**EXERCISE:** Please transcribe every entry below exactly, without including the pictures.

[Saved entries]
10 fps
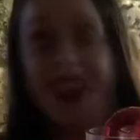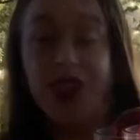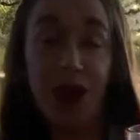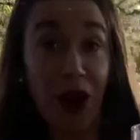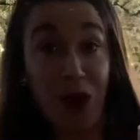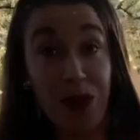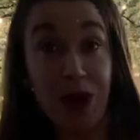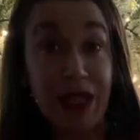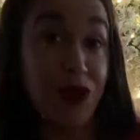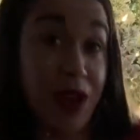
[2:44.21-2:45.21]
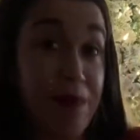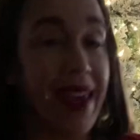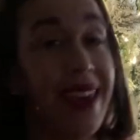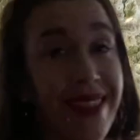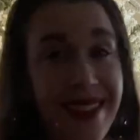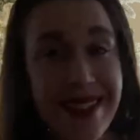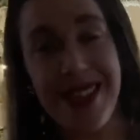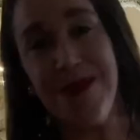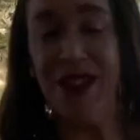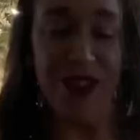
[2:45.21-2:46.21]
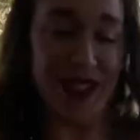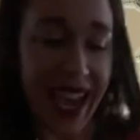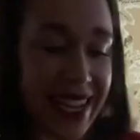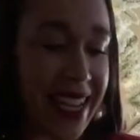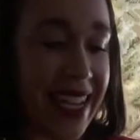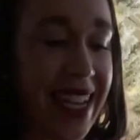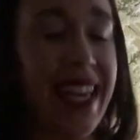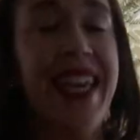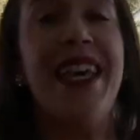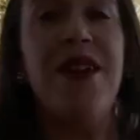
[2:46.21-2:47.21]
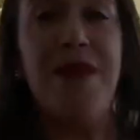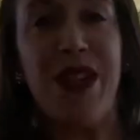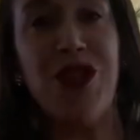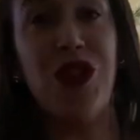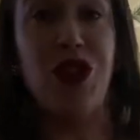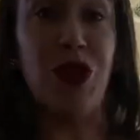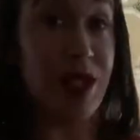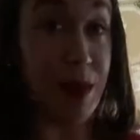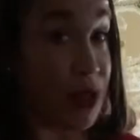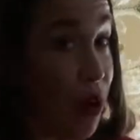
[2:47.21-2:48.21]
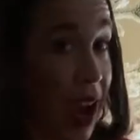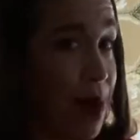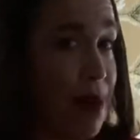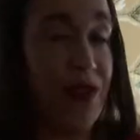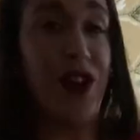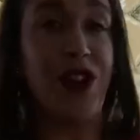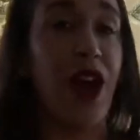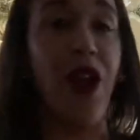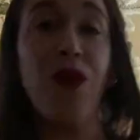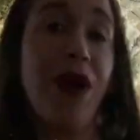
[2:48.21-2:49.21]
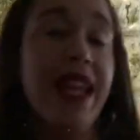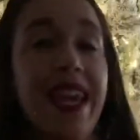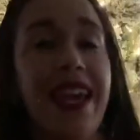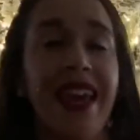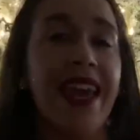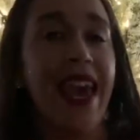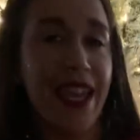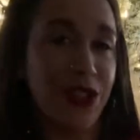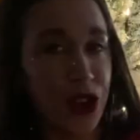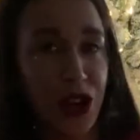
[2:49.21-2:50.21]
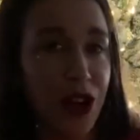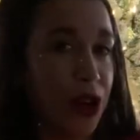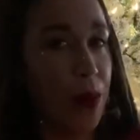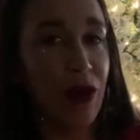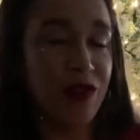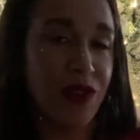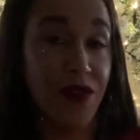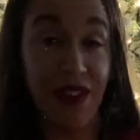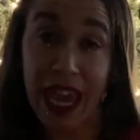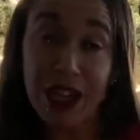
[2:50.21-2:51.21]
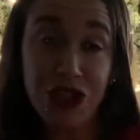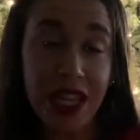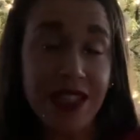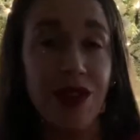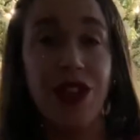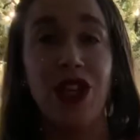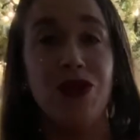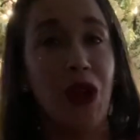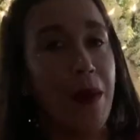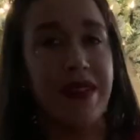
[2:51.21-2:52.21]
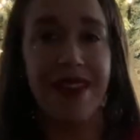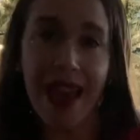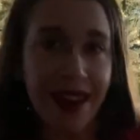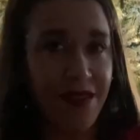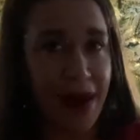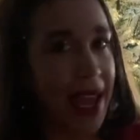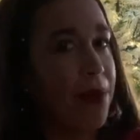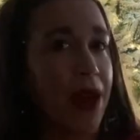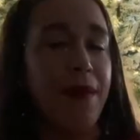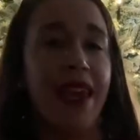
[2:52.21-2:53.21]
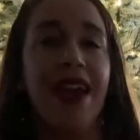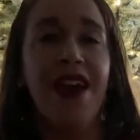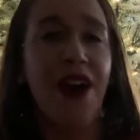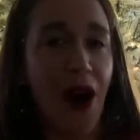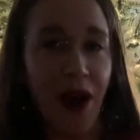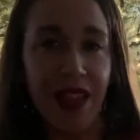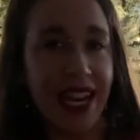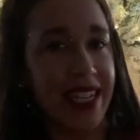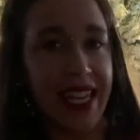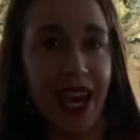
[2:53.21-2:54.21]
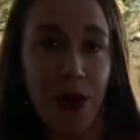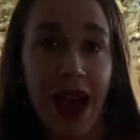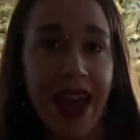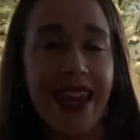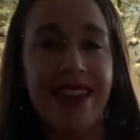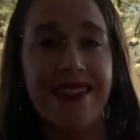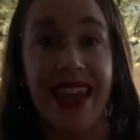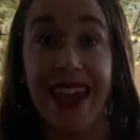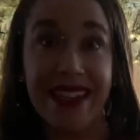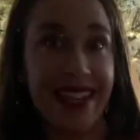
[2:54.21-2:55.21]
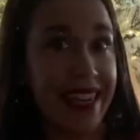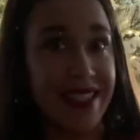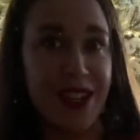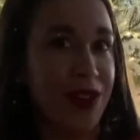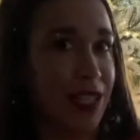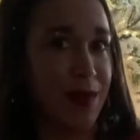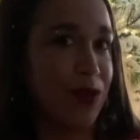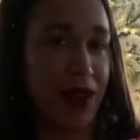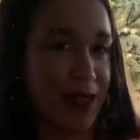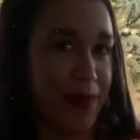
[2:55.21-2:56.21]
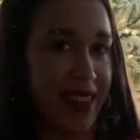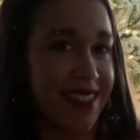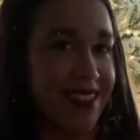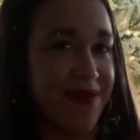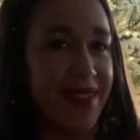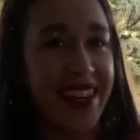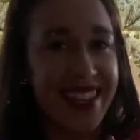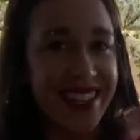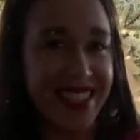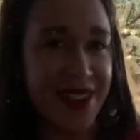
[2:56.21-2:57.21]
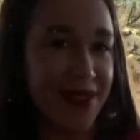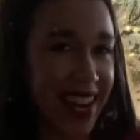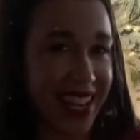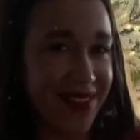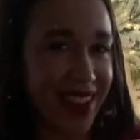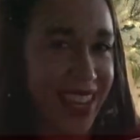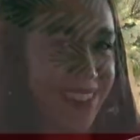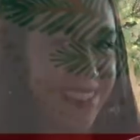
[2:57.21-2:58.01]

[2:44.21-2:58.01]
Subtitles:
So I hope you enjoyed making this as much as I did. Make sure to subscribe if you're not already and turn on your post notifications so that you don't miss any of my upcoming holiday DIYs and easy Christmas recipes. See you in the next video.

**RESULT FOR THIS EXERCISE:**
10 fps
[2:44.21-2:45.21]
[2:45.21-2:46.21]
[2:46.21-2:47.21]
[2:47.21-2:48.21]
[2:48.21-2:49.21]
[2:49.21-2:50.21]
[2:50.21-2:51.21]
[2:51.21-2:52.21]
[2:52.21-2:53.21]
[2:53.21-2:54.21]
[2:54.21-2:55.21]
[2:55.21-2:56.21]
[2:56.21-2:57.21]
[2:57.21-2:58.01]

[2:44.21-2:58.01]
Subtitles:
So I hope you enjoyed making this as much as I did. Make sure to subscribe if you're not already and turn on your post notifications so that you don't miss any of my upcoming holiday DIYs and easy Christmas recipes. See you in the next video.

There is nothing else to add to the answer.